Exercise –
Transcribe all the entries word for word, but omit the images.

Stored entries
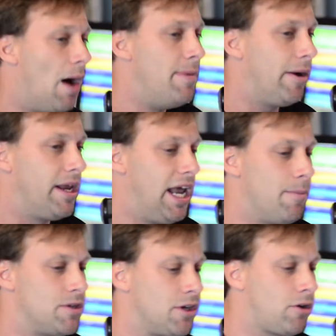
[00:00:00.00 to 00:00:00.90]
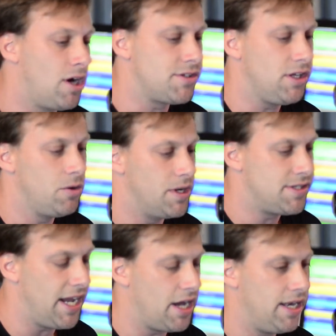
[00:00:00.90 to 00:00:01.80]
Mary Lambert's across the
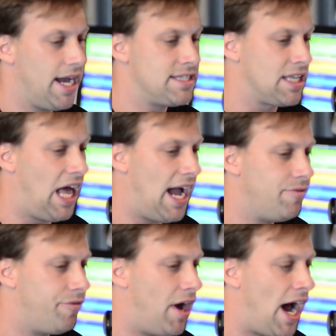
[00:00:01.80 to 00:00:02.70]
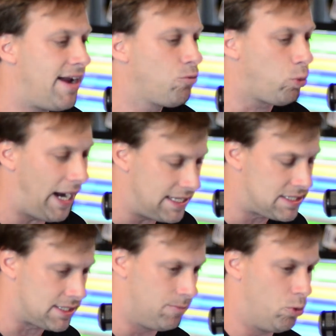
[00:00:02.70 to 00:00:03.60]
USA on Nights Live. I read
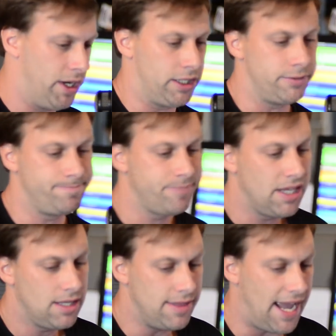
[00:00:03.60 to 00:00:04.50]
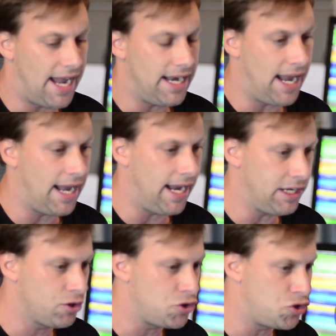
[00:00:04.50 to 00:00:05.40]
somewhere that at
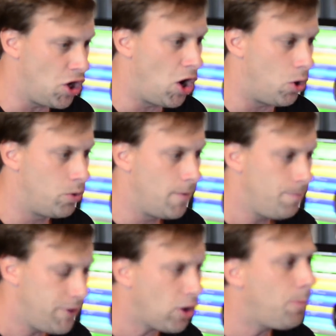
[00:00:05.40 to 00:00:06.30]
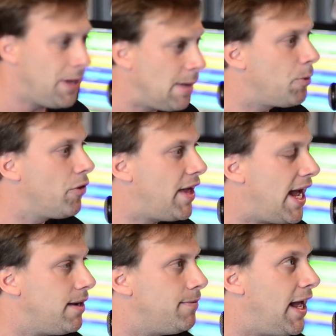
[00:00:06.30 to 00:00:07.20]
your show, there are people
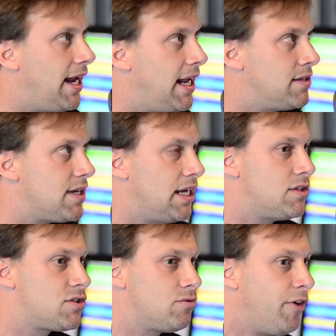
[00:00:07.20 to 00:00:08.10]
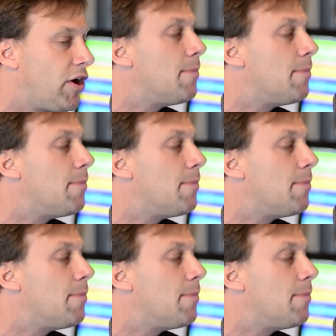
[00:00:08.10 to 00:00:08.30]
that it's very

Exercise answer –
[00:00:00.00 to 00:00:00.90]
[00:00:00.90 to 00:00:01.80]
Mary Lambert's across the
[00:00:01.80 to 00:00:02.70]
[00:00:02.70 to 00:00:03.60]
USA on Nights Live. I read
[00:00:03.60 to 00:00:04.50]
[00:00:04.50 to 00:00:05.40]
somewhere that at
[00:00:05.40 to 00:00:06.30]
[00:00:06.30 to 00:00:07.20]
your show, there are people
[00:00:07.20 to 00:00:08.10]
[00:00:08.10 to 00:00:08.30]
that it's very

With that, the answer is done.